The right way to read files with PHP

Learn when to use fopen, fclose, feof, fgets, fgetss, and fscanf

Learn how to use the different file functions of PHP. Review basic file functions, such as fopen, fclose, and feof; learn reading functions, such as fgets, fgetss, and fscanf. And discover functions that process entire files in one or two lines of code.

17 May 2013 - Per reader comment and author request, updated code in Listing 3 to remove equal sign (=) on line three.

Roger McCoy (rogermccoy@gmail.com), IT Specialist, Freelance Writer and Consultant

Roger McCoy is a developer who has worked with many programming languages, including C, Java, JavaScript, Perl, PHP, and Microsoft Visual Basic. He has five years of experience developing PHP applications but is perhaps best known for his work as a technician in the call center industry.



17 May 2013 (First published 13 February 2007)

Also available in Chinese Russian Japanese

Let us count the ways

One of the joys of dealing with modern programming languages like PHP is the amount of options available. PHP could easily steal the Perl motto, "There's more than one way to do it," especially when it comes to file processing. But with the plethora of options available, what's the best tool for the job? Of course, the real answer depends on your goal when parsing the file, so it's worth the time to explore all your options.


Traditional fopen methods

The fopen methods are probably the most familiar to old-time C and C++ programmers because they're more or less the tools you've had under your belt for years if you've worked with these languages. For any of these methods, you go through the standard process of using fopen to open the file, a function to read the data, then fclose to close the file, as shown in Listing 1.

Listing 1. Opening a file and reading it with fgets
$file_handle = fopen("myfile", "r");
while (!feof($file_handle)) {
   $line = fgets($file_handle);
   echo $line;
}
fclose($file_handle);

Although these functions are familiar to most long-time programmers, let me break them down. Effectively, you perform the following steps:

  1. Open the file. $file_handle stores a reference to the file itself.
  2. Check whether you are already at the end of the file.
  3. Keep reading the file until you are at the end, printing each line as you read it.
  4. Close the file.

With that in mind, I'll review each file function used here.

fopen

The fopen function creates the connection to the file. I say "creates the connection" because in addition to opening a file, fopen can open a URL:

$fh = fopen("http://127.0.0.1/", "r");

This line of code creates a connection to the page above and allows you to start reading it much like a local file.

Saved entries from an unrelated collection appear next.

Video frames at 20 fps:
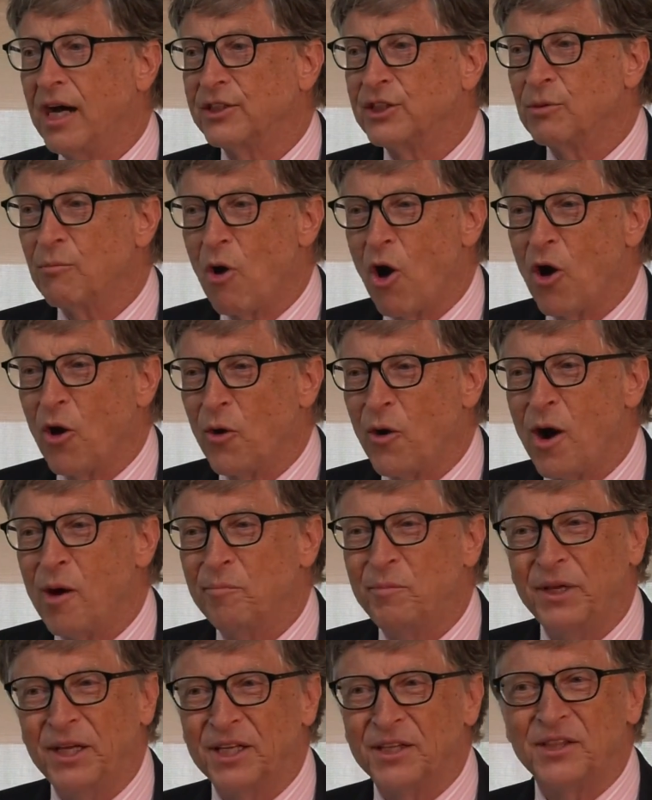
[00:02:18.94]
tomorrow I'll
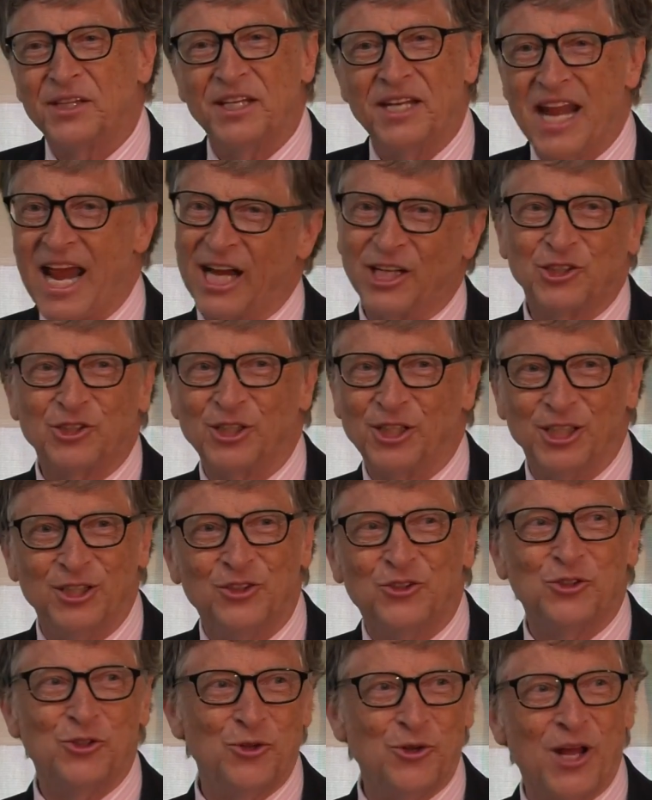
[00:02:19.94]
be at the National
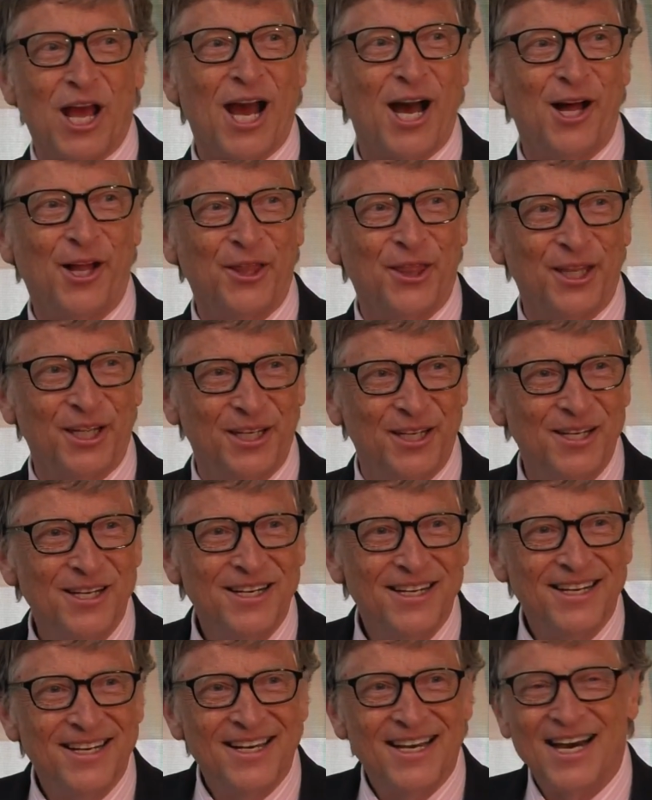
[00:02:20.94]
Institute of Health, and
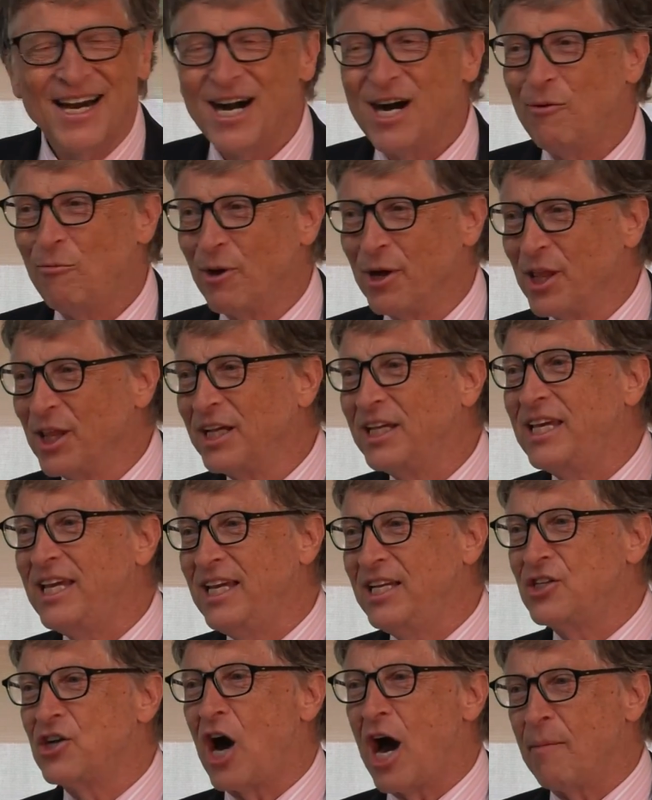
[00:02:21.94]
one of the
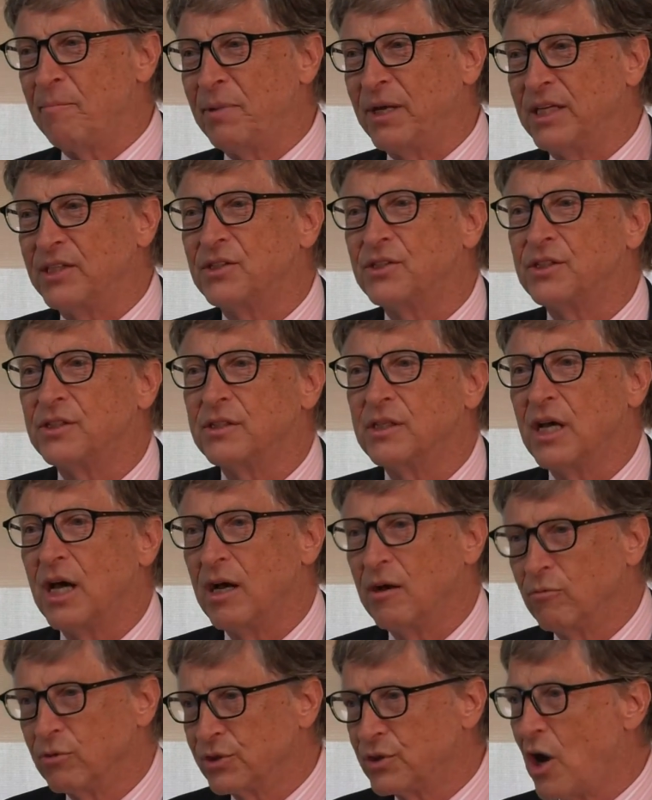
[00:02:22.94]
key topics
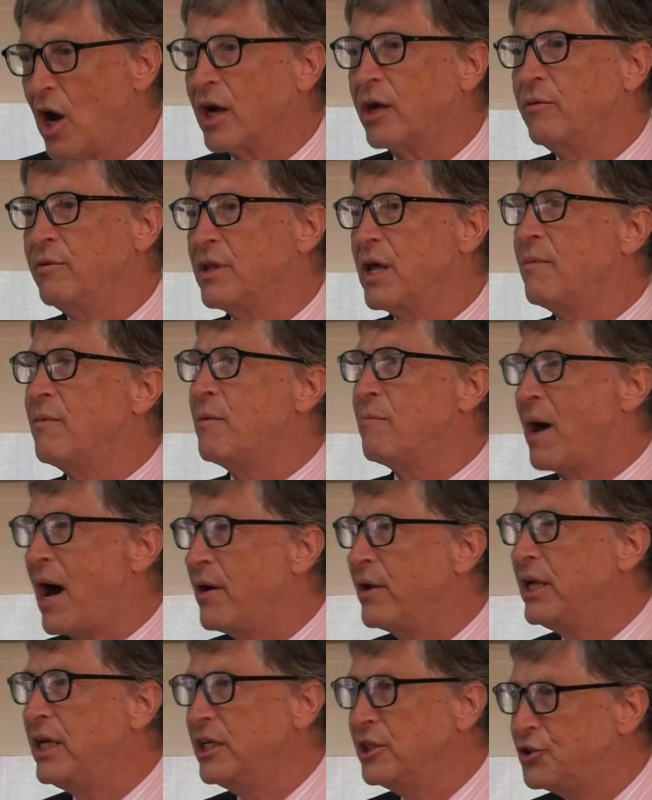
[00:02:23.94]
we're talking to them
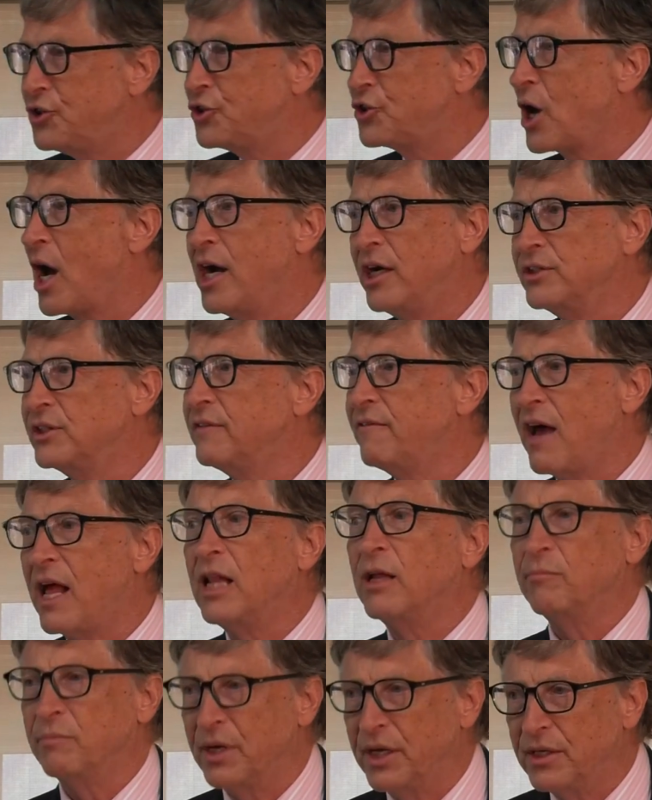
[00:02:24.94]
about is child
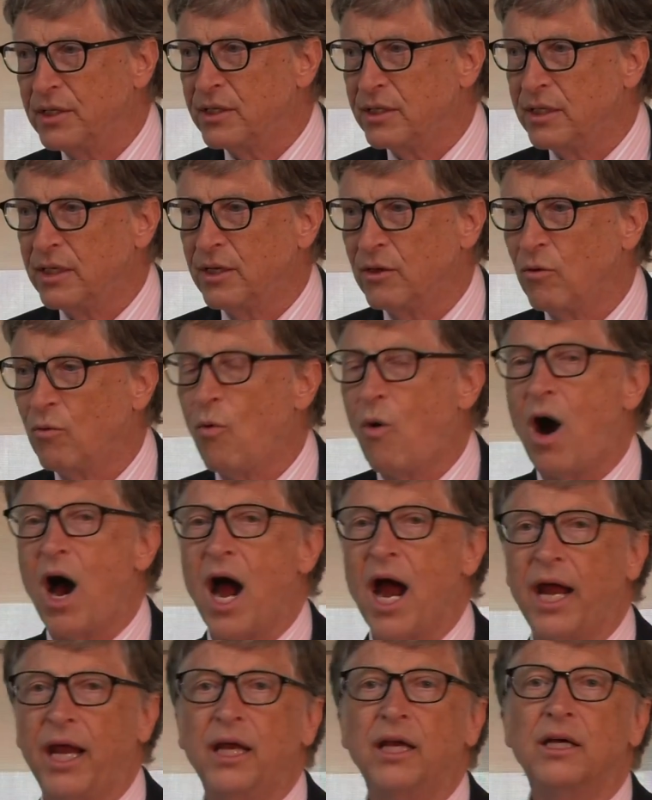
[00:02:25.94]
development. You know,
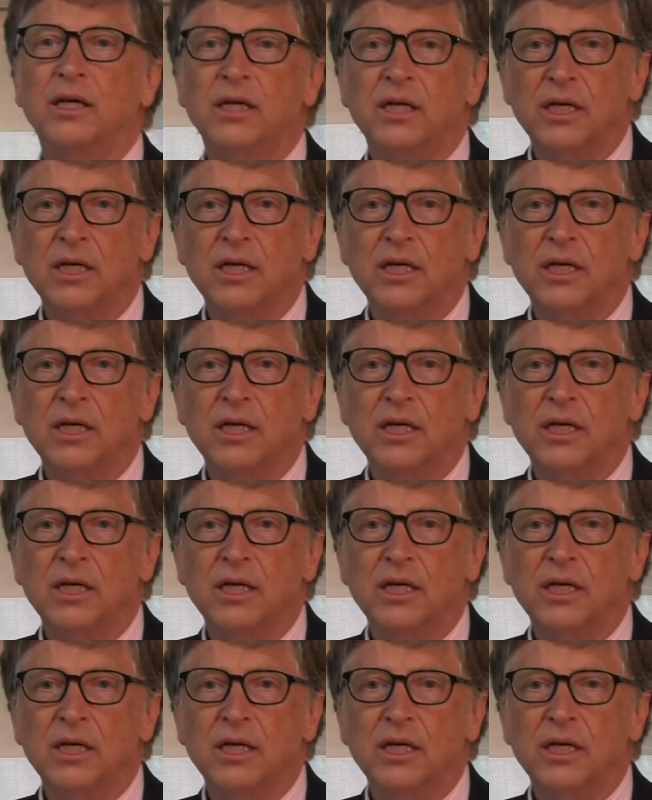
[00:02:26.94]
why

Note: The "r" used in fopen indicates that the file is open for reading only. Because writing to files is beyond the scope of this article, I'm not going to list all the other options. However, you should change "r" to "rb" if you're reading from binary files for cross-platform compatibility. You'll see an example of this later.

feof

The feof command detects whether you have already read to the end of the file and returns True or False. The loop in Listing 1 continues until you have reached the end of the file "myfile." Note that feof also returns False if you're reading a URL and the socket has timed out because you no longer have data to read.

fclose

Skipping ahead to the end of Listing 1, fclose serves the opposite function of fopen: It closes the connection to the file or URL. You are no longer able to read from the file or socket after this function.

fgets

Jumping back a few lines in Listing 1, you get to the heart of file processing: actually reading the file. The fgets function is your weapon of choice for this first example. It grabs a single line of data from your file and returns it as a string. From there, you can print or otherwise process your data. The example in Listing 1 nicely prints out an entire file.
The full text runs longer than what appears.